How to Scrape PDF data

Extracting text from PDFs is an essential step in data extraction and automation workflows. This guide outlines the process using built-in commands and configurations.

Overview

This process involves reading the PDF, converting the content into an HTML page and then extracting the content for further processing. Follow the below steps to extract and process text from PDFs efficiently:

Loading and reading the PDF:

There are two ways to load a PDF in an agent
- The PDF file is located in the agent
  - Upload the file into the agent.

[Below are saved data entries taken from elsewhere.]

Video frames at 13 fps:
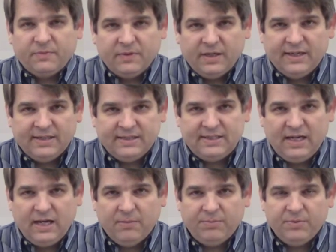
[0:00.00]
had a
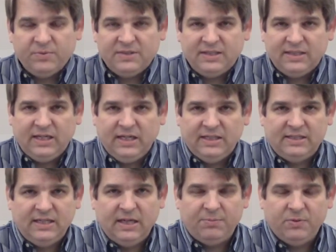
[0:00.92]
stamp. It was the king's
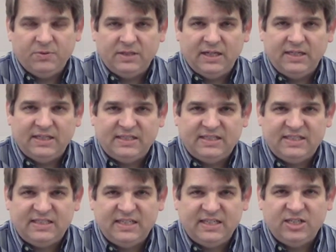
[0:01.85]
stamp. It was like his
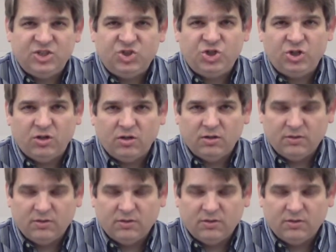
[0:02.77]
signature.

You can either drag and drop the file or upload using the ‘Upload File’ button available on the top right (refer attached snapshot)
  - Input Parameters:
    FileName is the name given to the Input Parameter and Value holds the Name of the PDF File with extension.
  - Add Open Page command: To locate the PDF file path, select the Script option from the HTML dropdown menu in the Page Section and add the following C# code snippet:
    CODE
```
#r System.IO.dll


using System.IO


public string GetData (RunContext context){
        var fileName = context.GlobalData.GetString("FileName");
        var filePath = context.PrivateFiles.GetFile(fileName);
        return filePath;
}
```
- The PDF is present in a space as shared file
  - In the Agent, add Input Parameters
    FileName is the name given to the Input Parameter and Value holds the Name of the PDF File with extension.
  - Add Open Page command: To locate the PDF file path, select the Script option from the HTML dropdown menu in the Page Section and add the following C# code snippet:
    CODE
```
#r System.IO.dll


using System.IO


public string GetData (RunContext context){
        var fileName = context.GlobalData.GetString("FileName");
        var filePath = context.SharedFiles.GetFile(fileName);
        return filePath;
}
```
    NOTE: In line 7 of the code in the snapshot above, SharedFiles is used to reference files stored in the agent's space rather than within the agent itself.
Converting content to HTML page
- Test the script in the Open Page command, it should return the path of the file.
- Execute the Open Page command to automatically convert the content of the file into an HTML page.
- Then you can use the Content command to select the HTML text and capture the desired content.
  NOTE: The design of most file formats, including PDFs, doesn't include ease-of-conversion to HTML. So, the conversion output is considerably more difficult to manage than standard HTML. In such cases, you'll have to select the entire HTML page and then use Regular Expressions to extract the target content.